Stored items:
--- --- ---

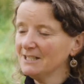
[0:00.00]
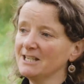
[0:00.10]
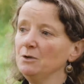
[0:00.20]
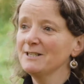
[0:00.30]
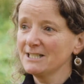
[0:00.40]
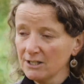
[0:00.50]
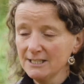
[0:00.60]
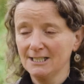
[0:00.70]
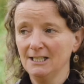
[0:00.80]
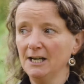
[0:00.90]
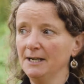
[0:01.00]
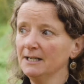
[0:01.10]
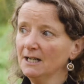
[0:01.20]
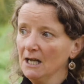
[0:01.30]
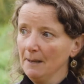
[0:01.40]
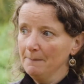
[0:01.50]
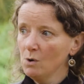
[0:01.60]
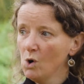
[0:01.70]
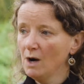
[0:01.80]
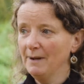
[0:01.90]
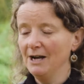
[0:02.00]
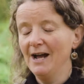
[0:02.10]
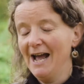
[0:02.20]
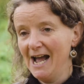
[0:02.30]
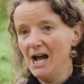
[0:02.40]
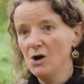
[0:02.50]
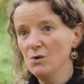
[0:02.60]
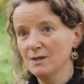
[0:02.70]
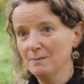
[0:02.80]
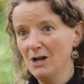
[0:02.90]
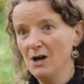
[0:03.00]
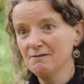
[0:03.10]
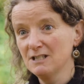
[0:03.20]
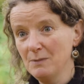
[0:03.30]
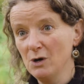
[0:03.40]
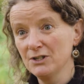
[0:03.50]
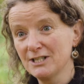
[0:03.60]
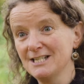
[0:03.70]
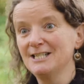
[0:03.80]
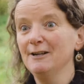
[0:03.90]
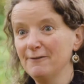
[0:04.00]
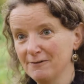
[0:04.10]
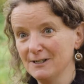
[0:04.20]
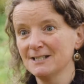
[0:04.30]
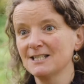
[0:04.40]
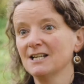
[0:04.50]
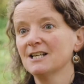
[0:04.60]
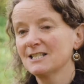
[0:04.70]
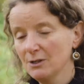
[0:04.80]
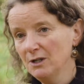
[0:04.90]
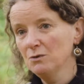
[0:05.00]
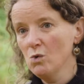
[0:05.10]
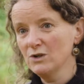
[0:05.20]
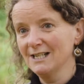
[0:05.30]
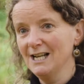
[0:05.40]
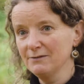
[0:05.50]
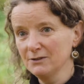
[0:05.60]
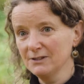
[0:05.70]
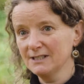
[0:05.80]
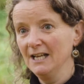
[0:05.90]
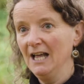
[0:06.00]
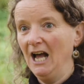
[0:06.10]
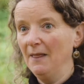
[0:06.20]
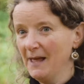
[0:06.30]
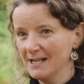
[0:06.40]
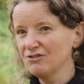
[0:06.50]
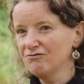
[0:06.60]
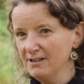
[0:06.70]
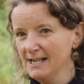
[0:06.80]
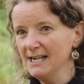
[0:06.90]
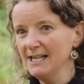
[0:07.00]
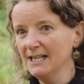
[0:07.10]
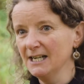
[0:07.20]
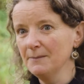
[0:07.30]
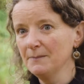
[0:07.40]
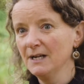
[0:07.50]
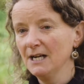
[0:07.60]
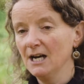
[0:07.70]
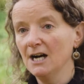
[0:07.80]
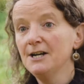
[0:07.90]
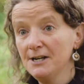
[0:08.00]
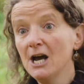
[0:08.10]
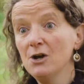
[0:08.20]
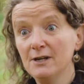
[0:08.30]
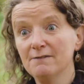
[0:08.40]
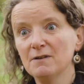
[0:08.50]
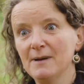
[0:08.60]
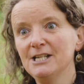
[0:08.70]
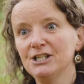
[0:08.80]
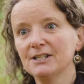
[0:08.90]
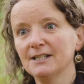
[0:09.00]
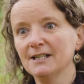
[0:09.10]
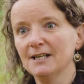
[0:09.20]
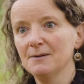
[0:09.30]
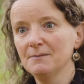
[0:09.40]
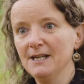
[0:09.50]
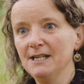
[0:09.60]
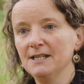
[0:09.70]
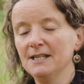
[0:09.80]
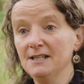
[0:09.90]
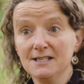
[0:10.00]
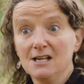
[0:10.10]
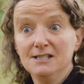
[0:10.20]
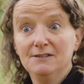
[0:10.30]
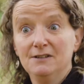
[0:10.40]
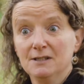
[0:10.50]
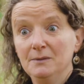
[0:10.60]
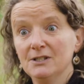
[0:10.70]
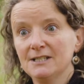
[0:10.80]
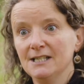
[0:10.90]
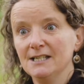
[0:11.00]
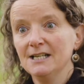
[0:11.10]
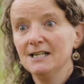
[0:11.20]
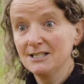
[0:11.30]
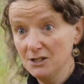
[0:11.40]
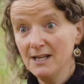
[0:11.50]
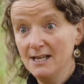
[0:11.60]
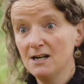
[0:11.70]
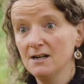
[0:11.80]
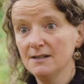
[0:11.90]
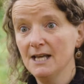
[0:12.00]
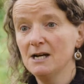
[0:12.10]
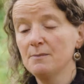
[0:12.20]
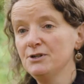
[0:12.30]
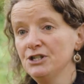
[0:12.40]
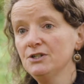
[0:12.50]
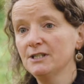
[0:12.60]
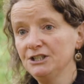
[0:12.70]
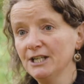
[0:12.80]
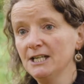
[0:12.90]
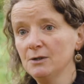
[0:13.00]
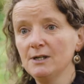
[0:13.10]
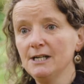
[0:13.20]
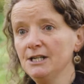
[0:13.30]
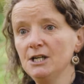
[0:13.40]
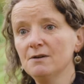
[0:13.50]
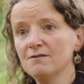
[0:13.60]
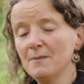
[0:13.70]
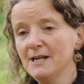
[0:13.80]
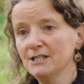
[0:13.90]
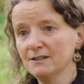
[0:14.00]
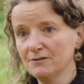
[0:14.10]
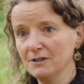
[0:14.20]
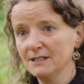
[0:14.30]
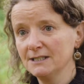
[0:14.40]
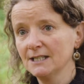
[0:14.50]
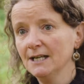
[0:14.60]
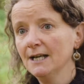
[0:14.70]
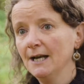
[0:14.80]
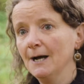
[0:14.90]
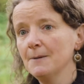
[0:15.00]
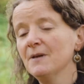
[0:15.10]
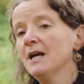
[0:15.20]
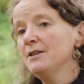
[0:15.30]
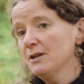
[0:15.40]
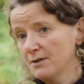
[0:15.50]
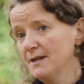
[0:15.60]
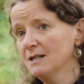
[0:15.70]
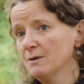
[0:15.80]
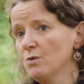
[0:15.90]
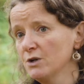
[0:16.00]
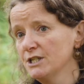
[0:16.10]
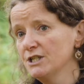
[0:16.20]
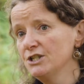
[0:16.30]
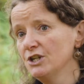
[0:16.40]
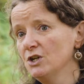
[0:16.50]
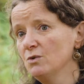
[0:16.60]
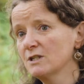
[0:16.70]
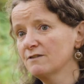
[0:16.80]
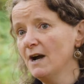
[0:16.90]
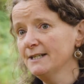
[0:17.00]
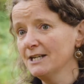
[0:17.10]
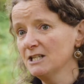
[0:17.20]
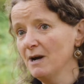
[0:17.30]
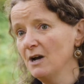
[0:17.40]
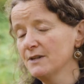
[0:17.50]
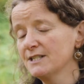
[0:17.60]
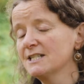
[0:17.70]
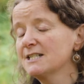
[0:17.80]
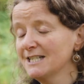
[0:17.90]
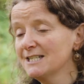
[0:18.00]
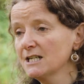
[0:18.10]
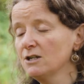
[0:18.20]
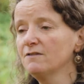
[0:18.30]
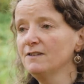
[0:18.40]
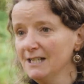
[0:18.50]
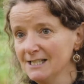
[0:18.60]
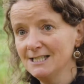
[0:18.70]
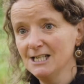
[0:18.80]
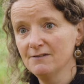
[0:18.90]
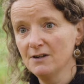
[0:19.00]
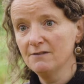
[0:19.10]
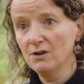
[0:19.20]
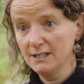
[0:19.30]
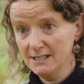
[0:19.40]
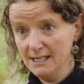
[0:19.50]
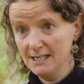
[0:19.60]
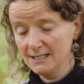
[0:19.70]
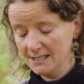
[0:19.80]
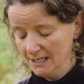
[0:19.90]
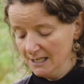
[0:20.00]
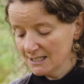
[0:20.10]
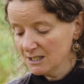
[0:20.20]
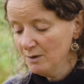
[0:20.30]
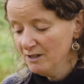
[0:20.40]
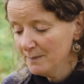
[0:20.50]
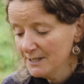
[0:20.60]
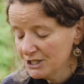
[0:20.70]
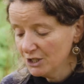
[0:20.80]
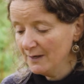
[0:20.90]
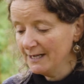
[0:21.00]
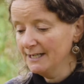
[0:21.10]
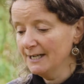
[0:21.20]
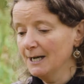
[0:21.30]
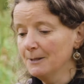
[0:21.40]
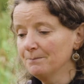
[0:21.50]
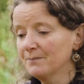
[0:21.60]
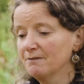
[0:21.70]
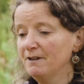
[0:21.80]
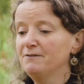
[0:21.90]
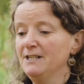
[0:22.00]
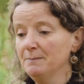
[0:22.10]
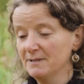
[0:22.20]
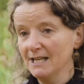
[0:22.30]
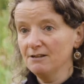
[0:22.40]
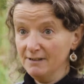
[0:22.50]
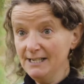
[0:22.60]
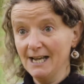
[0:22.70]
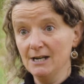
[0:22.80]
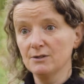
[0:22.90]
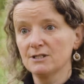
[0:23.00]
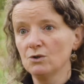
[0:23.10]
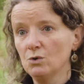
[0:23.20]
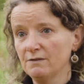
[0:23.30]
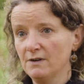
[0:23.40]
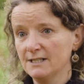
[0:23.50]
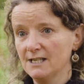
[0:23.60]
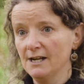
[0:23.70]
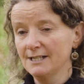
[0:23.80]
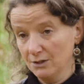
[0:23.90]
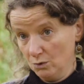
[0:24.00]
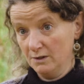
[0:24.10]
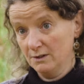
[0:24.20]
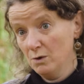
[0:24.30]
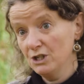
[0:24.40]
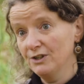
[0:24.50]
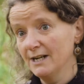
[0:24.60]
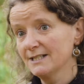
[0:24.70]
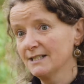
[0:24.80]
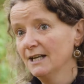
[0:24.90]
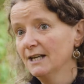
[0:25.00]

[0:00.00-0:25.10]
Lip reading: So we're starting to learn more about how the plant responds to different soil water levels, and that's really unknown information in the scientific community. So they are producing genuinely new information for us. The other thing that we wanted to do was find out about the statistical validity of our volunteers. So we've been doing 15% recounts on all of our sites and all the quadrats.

--- --- ---

Task directions: Write every record out again exactly, omitting the pictures they hold.

Response for this exercise:
[0:00.00]
[0:00.10]
[0:00.20]
[0:00.30]
[0:00.40]
[0:00.50]
[0:00.60]
[0:00.70]
[0:00.80]
[0:00.90]
[0:01.00]
[0:01.10]
[0:01.20]
[0:01.30]
[0:01.40]
[0:01.50]
[0:01.60]
[0:01.70]
[0:01.80]
[0:01.90]
[0:02.00]
[0:02.10]
[0:02.20]
[0:02.30]
[0:02.40]
[0:02.50]
[0:02.60]
[0:02.70]
[0:02.80]
[0:02.90]
[0:03.00]
[0:03.10]
[0:03.20]
[0:03.30]
[0:03.40]
[0:03.50]
[0:03.60]
[0:03.70]
[0:03.80]
[0:03.90]
[0:04.00]
[0:04.10]
[0:04.20]
[0:04.30]
[0:04.40]
[0:04.50]
[0:04.60]
[0:04.70]
[0:04.80]
[0:04.90]
[0:05.00]
[0:05.10]
[0:05.20]
[0:05.30]
[0:05.40]
[0:05.50]
[0:05.60]
[0:05.70]
[0:05.80]
[0:05.90]
[0:06.00]
[0:06.10]
[0:06.20]
[0:06.30]
[0:06.40]
[0:06.50]
[0:06.60]
[0:06.70]
[0:06.80]
[0:06.90]
[0:07.00]
[0:07.10]
[0:07.20]
[0:07.30]
[0:07.40]
[0:07.50]
[0:07.60]
[0:07.70]
[0:07.80]
[0:07.90]
[0:08.00]
[0:08.10]
[0:08.20]
[0:08.30]
[0:08.40]
[0:08.50]
[0:08.60]
[0:08.70]
[0:08.80]
[0:08.90]
[0:09.00]
[0:09.10]
[0:09.20]
[0:09.30]
[0:09.40]
[0:09.50]
[0:09.60]
[0:09.70]
[0:09.80]
[0:09.90]
[0:10.00]
[0:10.10]
[0:10.20]
[0:10.30]
[0:10.40]
[0:10.50]
[0:10.60]
[0:10.70]
[0:10.80]
[0:10.90]
[0:11.00]
[0:11.10]
[0:11.20]
[0:11.30]
[0:11.40]
[0:11.50]
[0:11.60]
[0:11.70]
[0:11.80]
[0:11.90]
[0:12.00]
[0:12.10]
[0:12.20]
[0:12.30]
[0:12.40]
[0:12.50]
[0:12.60]
[0:12.70]
[0:12.80]
[0:12.90]
[0:13.00]
[0:13.10]
[0:13.20]
[0:13.30]
[0:13.40]
[0:13.50]
[0:13.60]
[0:13.70]
[0:13.80]
[0:13.90]
[0:14.00]
[0:14.10]
[0:14.20]
[0:14.30]
[0:14.40]
[0:14.50]
[0:14.60]
[0:14.70]
[0:14.80]
[0:14.90]
[0:15.00]
[0:15.10]
[0:15.20]
[0:15.30]
[0:15.40]
[0:15.50]
[0:15.60]
[0:15.70]
[0:15.80]
[0:15.90]
[0:16.00]
[0:16.10]
[0:16.20]
[0:16.30]
[0:16.40]
[0:16.50]
[0:16.60]
[0:16.70]
[0:16.80]
[0:16.90]
[0:17.00]
[0:17.10]
[0:17.20]
[0:17.30]
[0:17.40]
[0:17.50]
[0:17.60]
[0:17.70]
[0:17.80]
[0:17.90]
[0:18.00]
[0:18.10]
[0:18.20]
[0:18.30]
[0:18.40]
[0:18.50]
[0:18.60]
[0:18.70]
[0:18.80]
[0:18.90]
[0:19.00]
[0:19.10]
[0:19.20]
[0:19.30]
[0:19.40]
[0:19.50]
[0:19.60]
[0:19.70]
[0:19.80]
[0:19.90]
[0:20.00]
[0:20.10]
[0:20.20]
[0:20.30]
[0:20.40]
[0:20.50]
[0:20.60]
[0:20.70]
[0:20.80]
[0:20.90]
[0:21.00]
[0:21.10]
[0:21.20]
[0:21.30]
[0:21.40]
[0:21.50]
[0:21.60]
[0:21.70]
[0:21.80]
[0:21.90]
[0:22.00]
[0:22.10]
[0:22.20]
[0:22.30]
[0:22.40]
[0:22.50]
[0:22.60]
[0:22.70]
[0:22.80]
[0:22.90]
[0:23.00]
[0:23.10]
[0:23.20]
[0:23.30]
[0:23.40]
[0:23.50]
[0:23.60]
[0:23.70]
[0:23.80]
[0:23.90]
[0:24.00]
[0:24.10]
[0:24.20]
[0:24.30]
[0:24.40]
[0:24.50]
[0:24.60]
[0:24.70]
[0:24.80]
[0:24.90]
[0:25.00]

[0:00.00-0:25.10]
Lip reading: So we're starting to learn more about how the plant responds to different soil water levels, and that's really unknown information in the scientific community. So they are producing genuinely new information for us. The other thing that we wanted to do was find out about the statistical validity of our volunteers. So we've been doing 15% recounts on all of our sites and all the quadrats.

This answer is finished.